*Given records*:
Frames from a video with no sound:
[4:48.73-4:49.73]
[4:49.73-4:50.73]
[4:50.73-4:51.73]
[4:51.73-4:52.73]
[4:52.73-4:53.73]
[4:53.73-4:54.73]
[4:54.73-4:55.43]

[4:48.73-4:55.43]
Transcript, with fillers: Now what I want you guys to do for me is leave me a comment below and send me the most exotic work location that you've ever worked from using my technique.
* * *
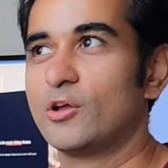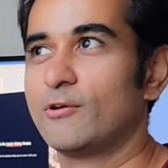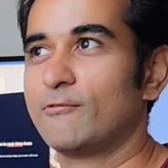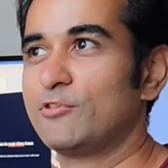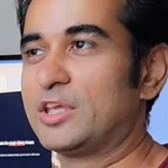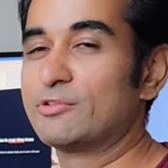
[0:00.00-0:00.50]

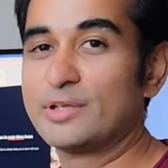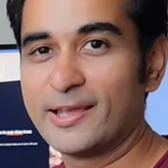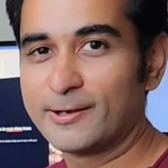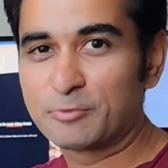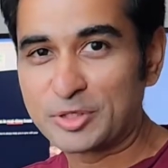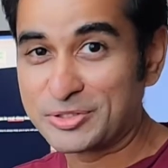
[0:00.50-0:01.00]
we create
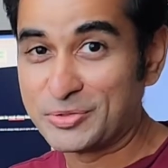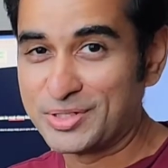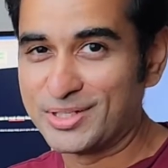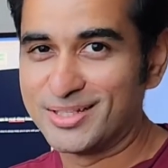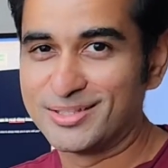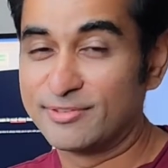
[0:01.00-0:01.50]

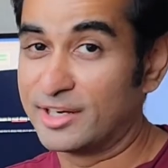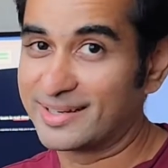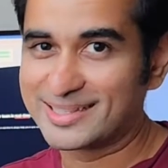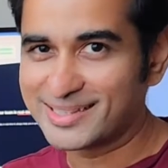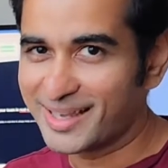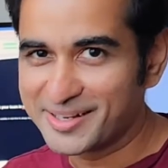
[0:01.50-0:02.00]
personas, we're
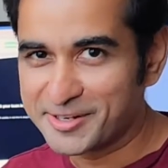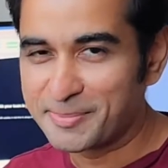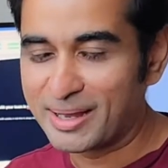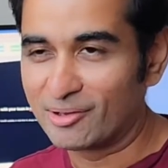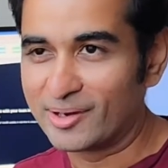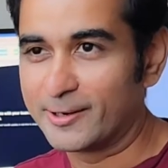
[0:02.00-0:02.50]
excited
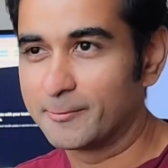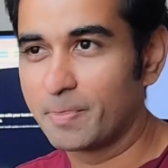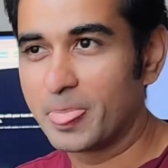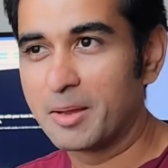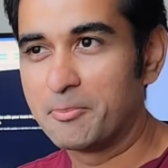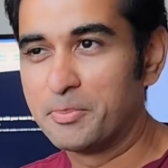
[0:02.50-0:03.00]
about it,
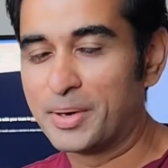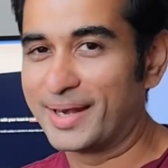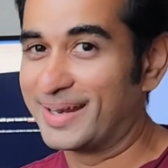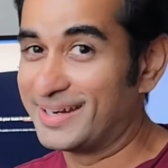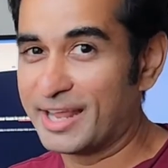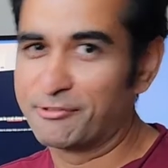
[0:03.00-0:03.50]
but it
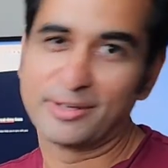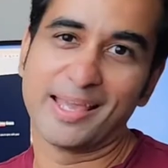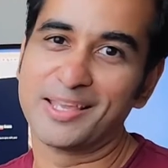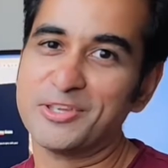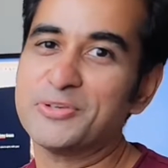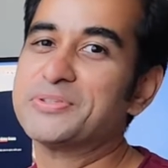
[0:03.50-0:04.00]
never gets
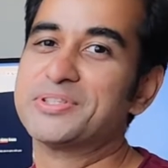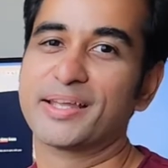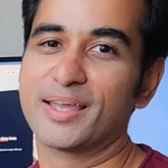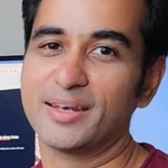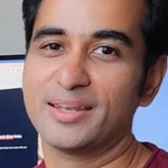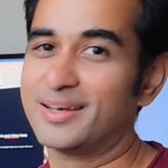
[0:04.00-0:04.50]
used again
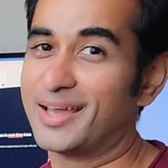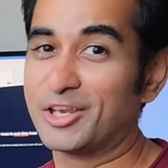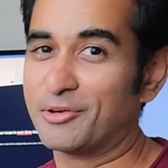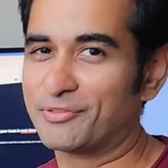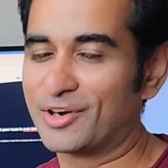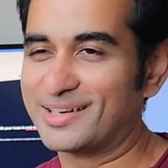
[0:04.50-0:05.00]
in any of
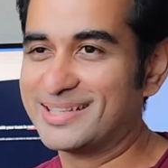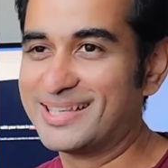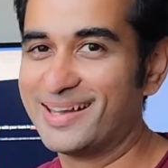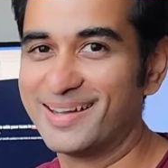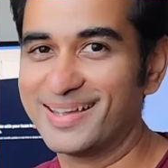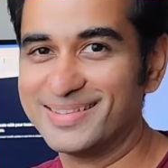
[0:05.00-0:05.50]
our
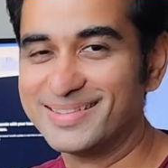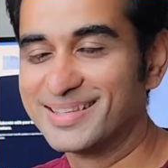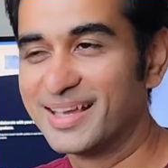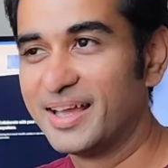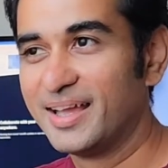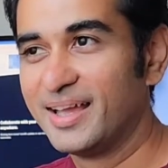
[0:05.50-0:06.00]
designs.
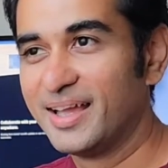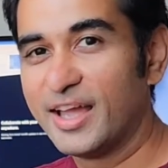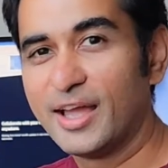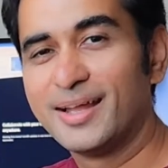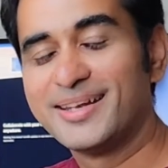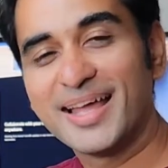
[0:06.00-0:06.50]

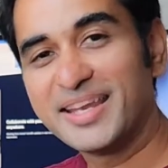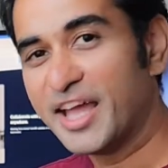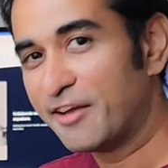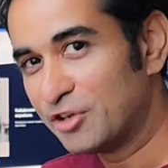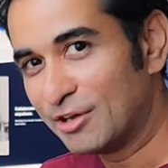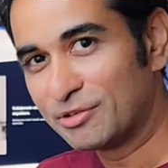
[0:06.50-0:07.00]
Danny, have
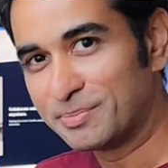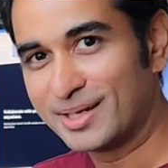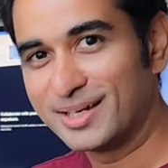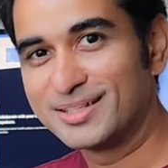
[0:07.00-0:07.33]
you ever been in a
--
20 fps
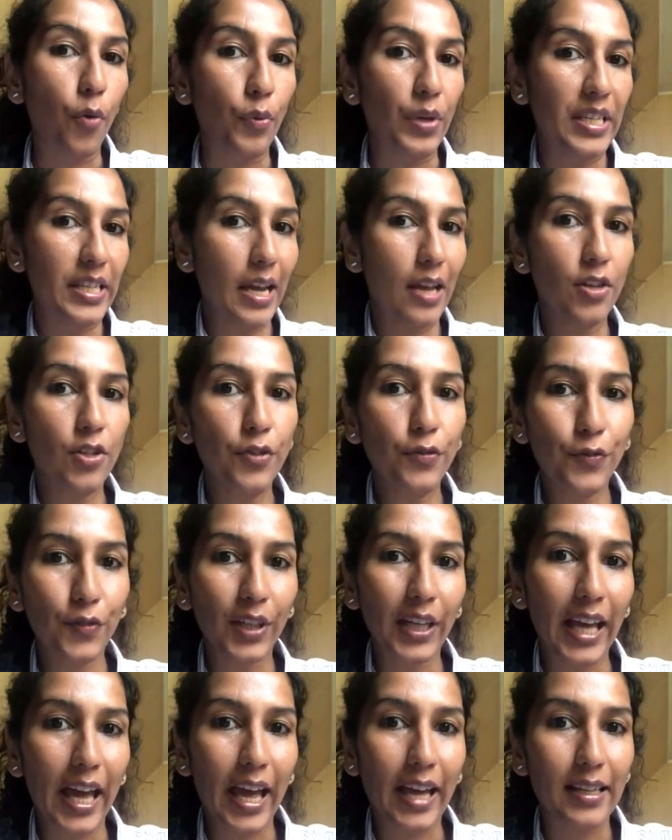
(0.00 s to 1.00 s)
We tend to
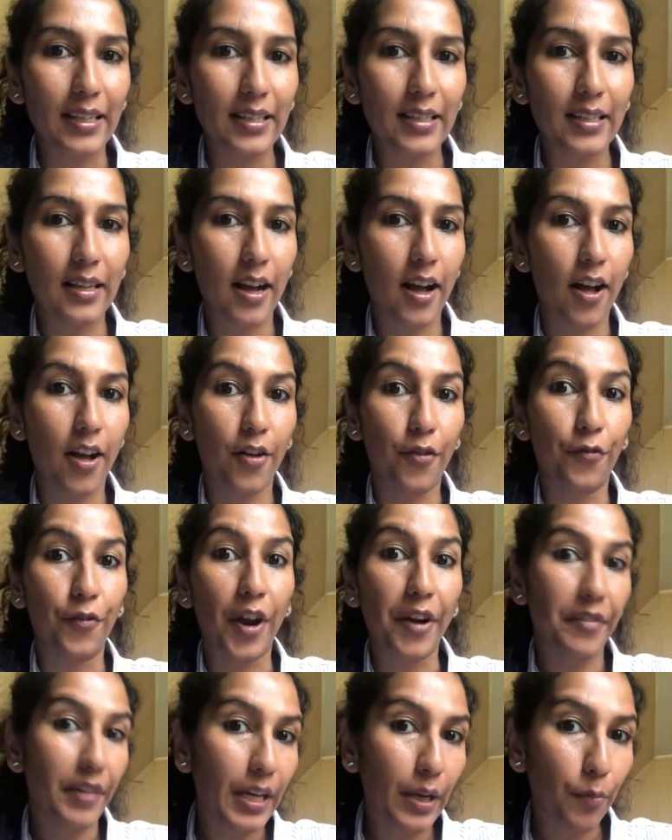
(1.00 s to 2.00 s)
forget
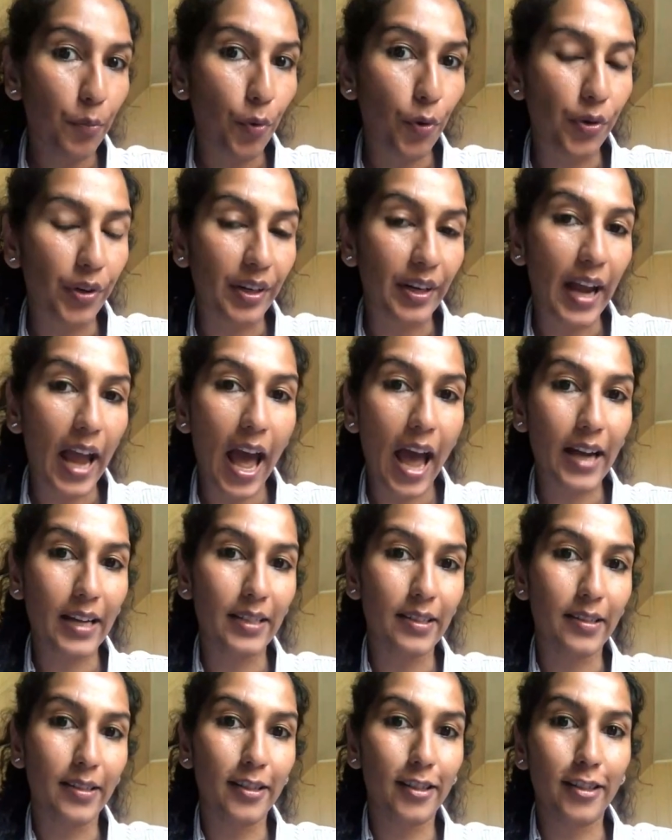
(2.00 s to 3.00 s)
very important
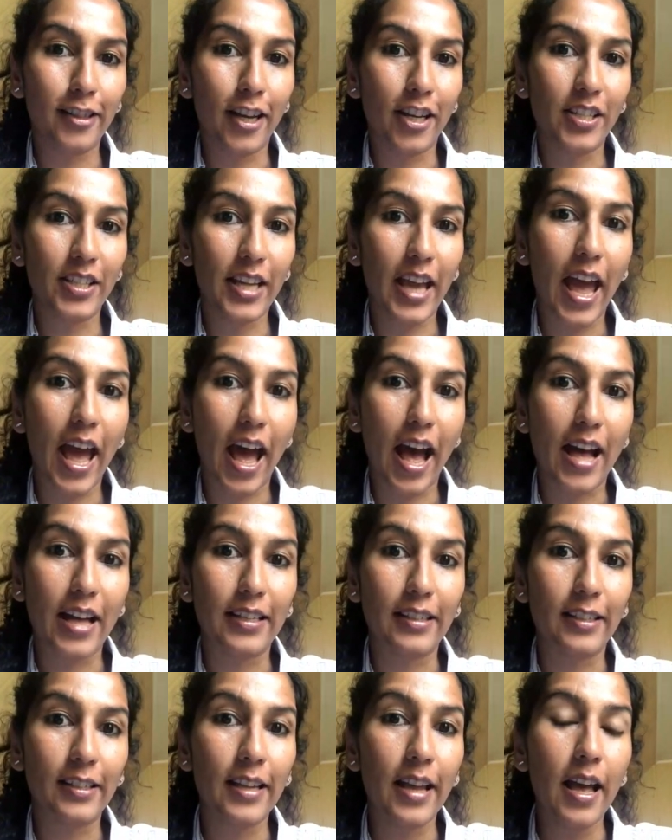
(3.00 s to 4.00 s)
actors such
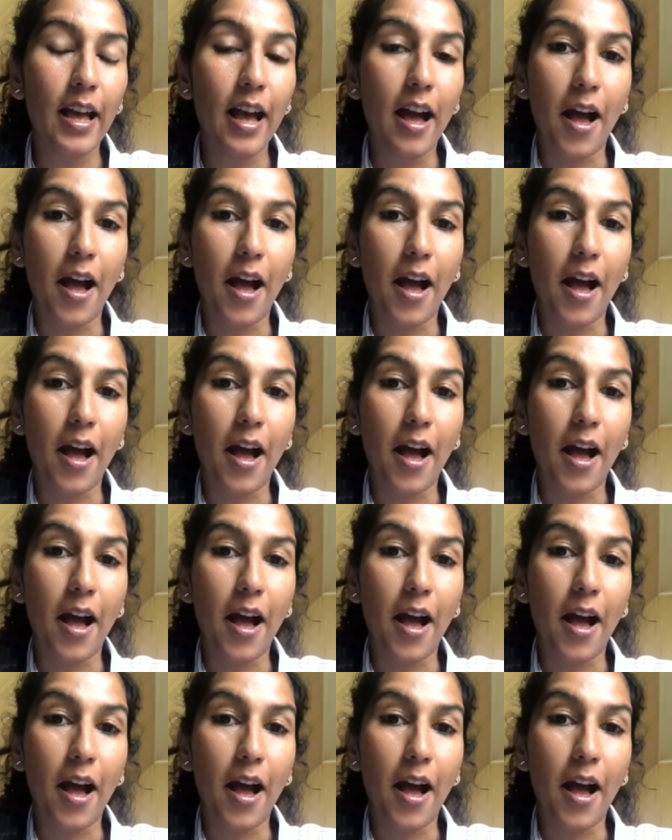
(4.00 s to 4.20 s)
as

*What you are asked to do*:
All that is needed is the exact run of lines above from the line containing "Frames from a" through the line containing "Transcript, with fillers: Now", both of them included.

*Answer space*:
Frames from a video with no sound:
[4:48.73-4:49.73]
[4:49.73-4:50.73]
[4:50.73-4:51.73]
[4:51.73-4:52.73]
[4:52.73-4:53.73]
[4:53.73-4:54.73]
[4:54.73-4:55.43]

[4:48.73-4:55.43]
Transcript, with fillers: Now what I want you guys to do for me is leave me a comment below and send me the most exotic work location that you've ever worked from using my technique.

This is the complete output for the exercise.